• [TASK INSTRUCTIONS]:
Every record below must be copied exactly, with images dropped.

Saved entries
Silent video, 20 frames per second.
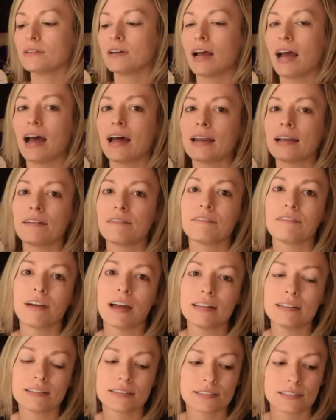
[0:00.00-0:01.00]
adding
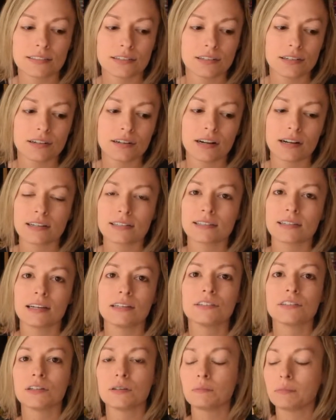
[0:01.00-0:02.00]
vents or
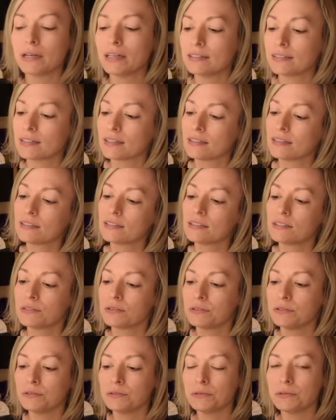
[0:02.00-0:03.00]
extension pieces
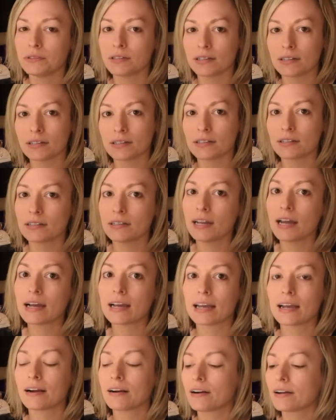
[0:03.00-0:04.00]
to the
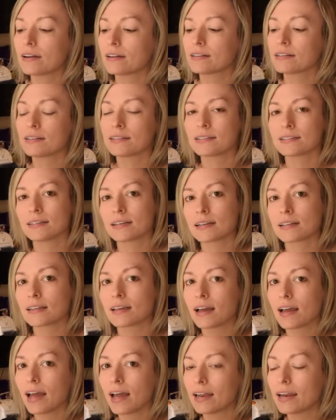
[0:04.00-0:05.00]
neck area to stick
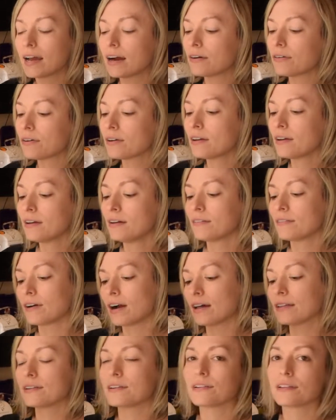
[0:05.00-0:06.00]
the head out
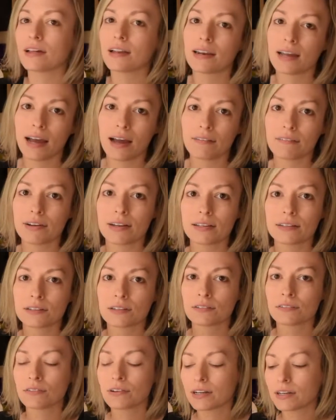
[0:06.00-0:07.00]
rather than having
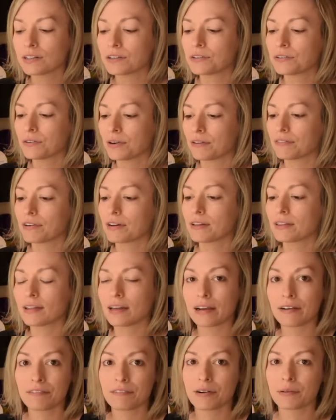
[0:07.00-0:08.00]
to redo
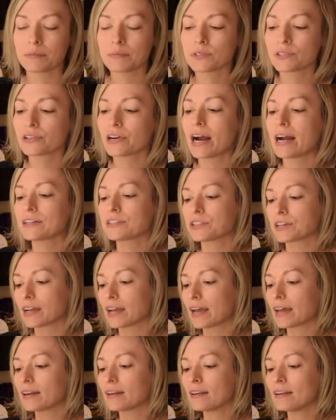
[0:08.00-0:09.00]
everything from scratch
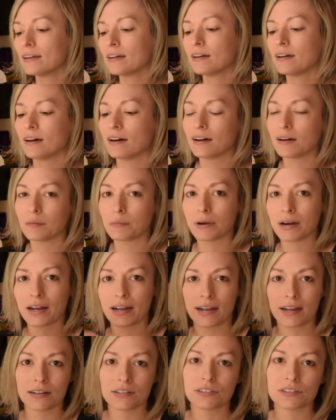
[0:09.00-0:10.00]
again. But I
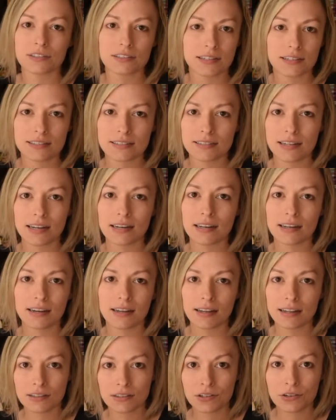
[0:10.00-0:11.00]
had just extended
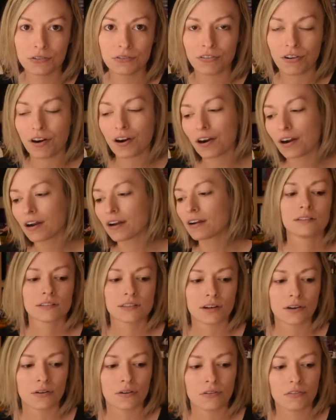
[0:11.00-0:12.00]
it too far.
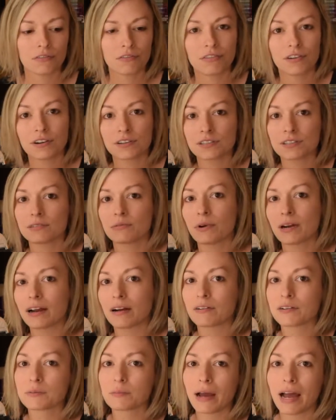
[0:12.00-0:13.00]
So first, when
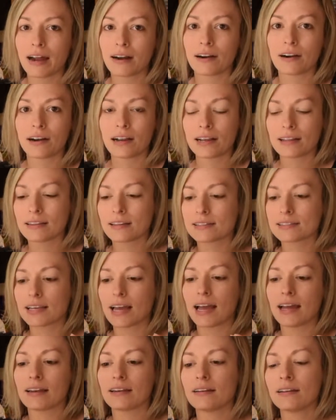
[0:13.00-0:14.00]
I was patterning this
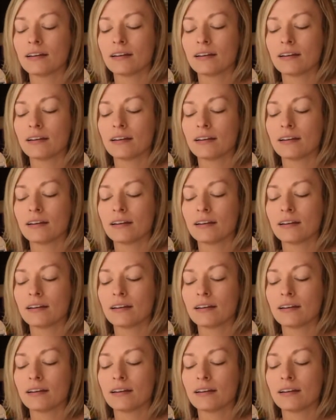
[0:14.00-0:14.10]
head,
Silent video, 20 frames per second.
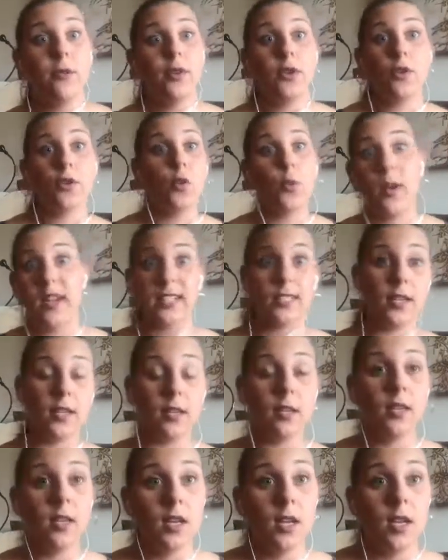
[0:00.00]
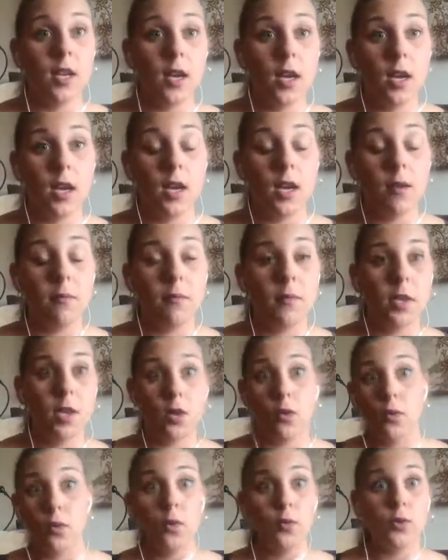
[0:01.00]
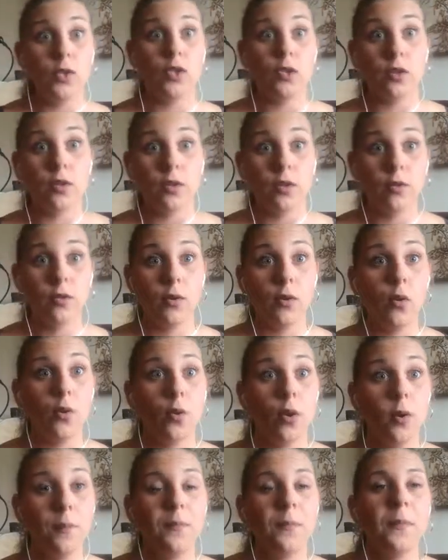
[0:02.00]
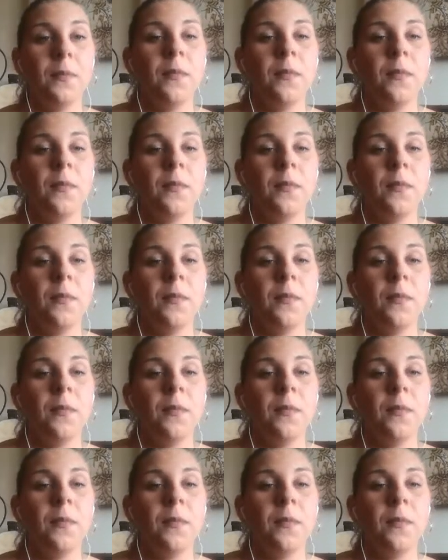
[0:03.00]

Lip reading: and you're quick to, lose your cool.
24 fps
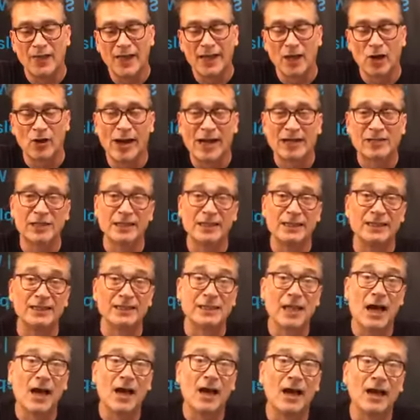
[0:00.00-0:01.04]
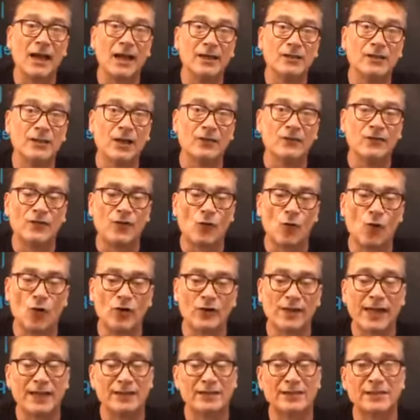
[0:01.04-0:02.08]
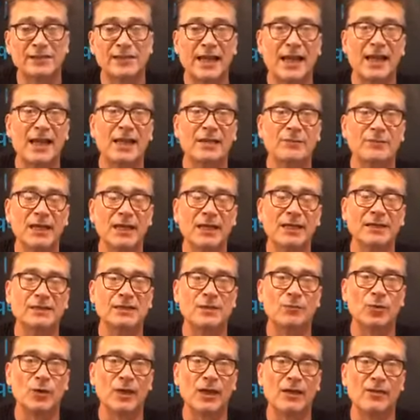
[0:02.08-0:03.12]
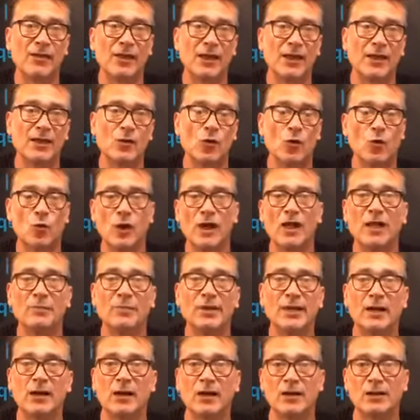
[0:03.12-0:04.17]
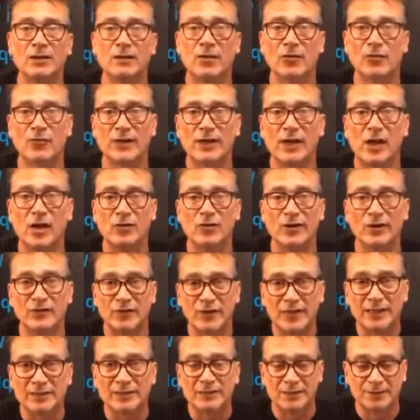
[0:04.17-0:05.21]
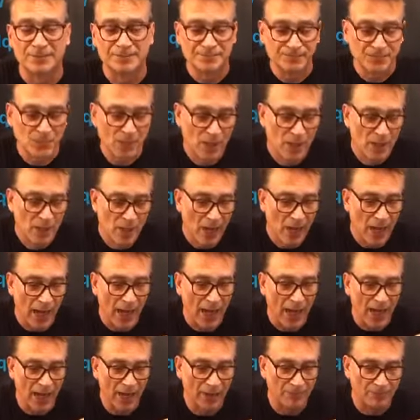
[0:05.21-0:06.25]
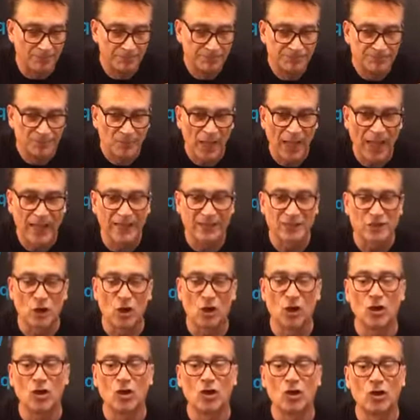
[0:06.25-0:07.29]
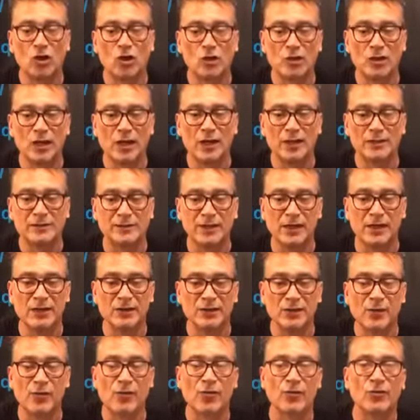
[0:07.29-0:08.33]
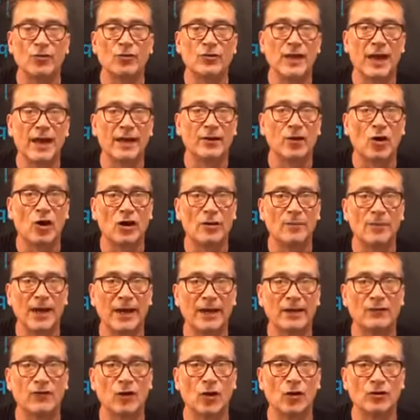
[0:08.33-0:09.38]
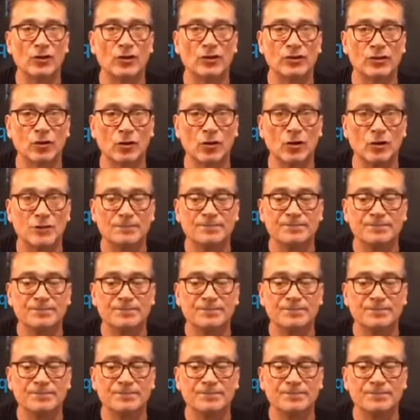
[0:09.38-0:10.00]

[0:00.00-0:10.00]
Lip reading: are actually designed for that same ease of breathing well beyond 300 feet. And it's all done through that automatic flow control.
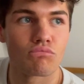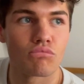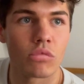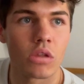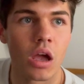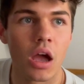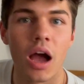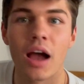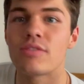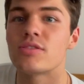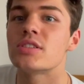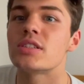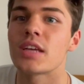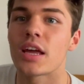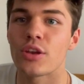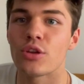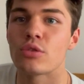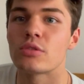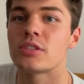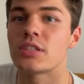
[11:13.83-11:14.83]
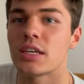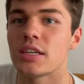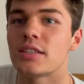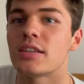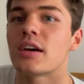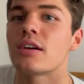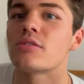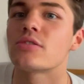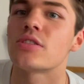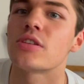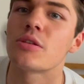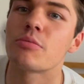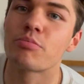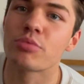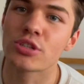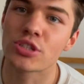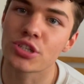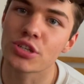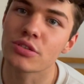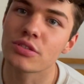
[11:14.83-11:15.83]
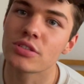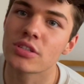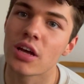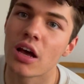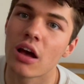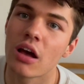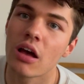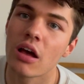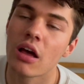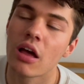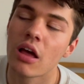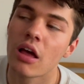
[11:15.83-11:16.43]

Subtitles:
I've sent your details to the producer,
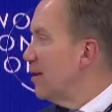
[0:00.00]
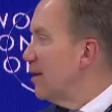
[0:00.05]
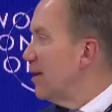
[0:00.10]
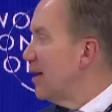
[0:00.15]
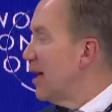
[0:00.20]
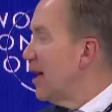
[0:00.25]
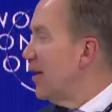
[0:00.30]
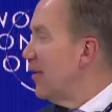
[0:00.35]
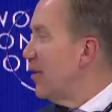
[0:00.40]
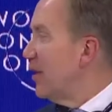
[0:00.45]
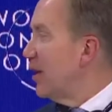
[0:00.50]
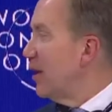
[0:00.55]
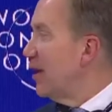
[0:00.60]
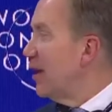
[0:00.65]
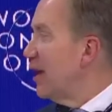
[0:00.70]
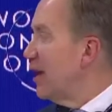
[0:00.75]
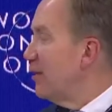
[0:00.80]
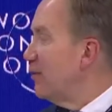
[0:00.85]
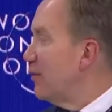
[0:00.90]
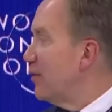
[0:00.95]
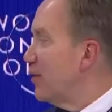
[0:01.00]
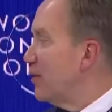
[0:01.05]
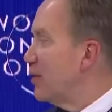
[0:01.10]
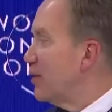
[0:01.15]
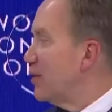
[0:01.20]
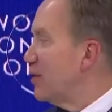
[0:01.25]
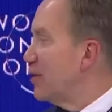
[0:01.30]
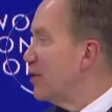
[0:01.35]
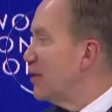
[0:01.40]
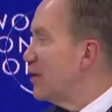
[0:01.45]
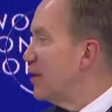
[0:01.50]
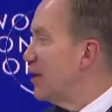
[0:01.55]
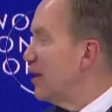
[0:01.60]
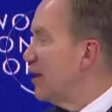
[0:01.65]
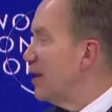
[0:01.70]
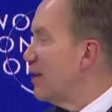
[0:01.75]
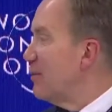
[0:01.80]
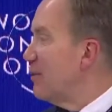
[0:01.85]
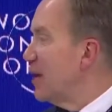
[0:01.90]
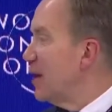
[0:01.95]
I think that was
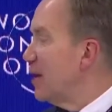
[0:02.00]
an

• [RESPONSE BELOW]:
Silent video, 20 frames per second.
[0:00.00-0:01.00]
adding
[0:01.00-0:02.00]
vents or
[0:02.00-0:03.00]
extension pieces
[0:03.00-0:04.00]
to the
[0:04.00-0:05.00]
neck area to stick
[0:05.00-0:06.00]
the head out
[0:06.00-0:07.00]
rather than having
[0:07.00-0:08.00]
to redo
[0:08.00-0:09.00]
everything from scratch
[0:09.00-0:10.00]
again. But I
[0:10.00-0:11.00]
had just extended
[0:11.00-0:12.00]
it too far.
[0:12.00-0:13.00]
So first, when
[0:13.00-0:14.00]
I was patterning this
[0:14.00-0:14.10]
head,
Silent video, 20 frames per second.
[0:00.00]
[0:01.00]
[0:02.00]
[0:03.00]

Lip reading: and you're quick to, lose your cool.
24 fps
[0:00.00-0:01.04]
[0:01.04-0:02.08]
[0:02.08-0:03.12]
[0:03.12-0:04.17]
[0:04.17-0:05.21]
[0:05.21-0:06.25]
[0:06.25-0:07.29]
[0:07.29-0:08.33]
[0:08.33-0:09.38]
[0:09.38-0:10.00]

[0:00.00-0:10.00]
Lip reading: are actually designed for that same ease of breathing well beyond 300 feet. And it's all done through that automatic flow control.
[11:13.83-11:14.83]
[11:14.83-11:15.83]
[11:15.83-11:16.43]

Subtitles:
I've sent your details to the producer,
[0:00.00]
[0:00.05]
[0:00.10]
[0:00.15]
[0:00.20]
[0:00.25]
[0:00.30]
[0:00.35]
[0:00.40]
[0:00.45]
[0:00.50]
[0:00.55]
[0:00.60]
[0:00.65]
[0:00.70]
[0:00.75]
[0:00.80]
[0:00.85]
[0:00.90]
[0:00.95]
[0:01.00]
[0:01.05]
[0:01.10]
[0:01.15]
[0:01.20]
[0:01.25]
[0:01.30]
[0:01.35]
[0:01.40]
[0:01.45]
[0:01.50]
[0:01.55]
[0:01.60]
[0:01.65]
[0:01.70]
[0:01.75]
[0:01.80]
[0:01.85]
[0:01.90]
[0:01.95]
I think that was
[0:02.00]
an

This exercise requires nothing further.